─── SUPPLIED MATERIAL ───

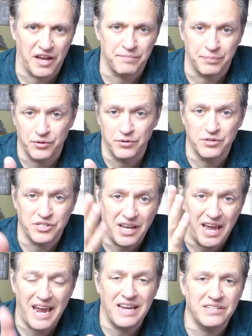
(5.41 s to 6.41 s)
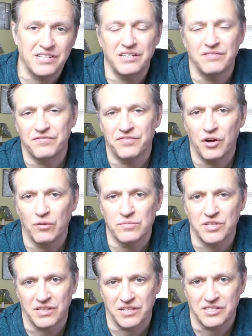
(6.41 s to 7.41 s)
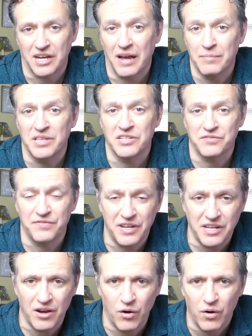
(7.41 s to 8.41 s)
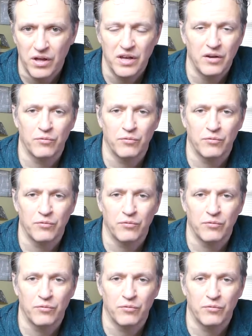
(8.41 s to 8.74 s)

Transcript: I've produced 18 films at the time of this video,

───

* TASK INSTRUCTIONS *
Please print the line that contains "(6.41 s to 7.41 s)" along with every later line of the material, exactly, through the last one. Leave pictures out of the copy.

* EXERCISE RESULT *
(6.41 s to 7.41 s)
(7.41 s to 8.41 s)
(8.41 s to 8.74 s)

Transcript: I've produced 18 films at the time of this video,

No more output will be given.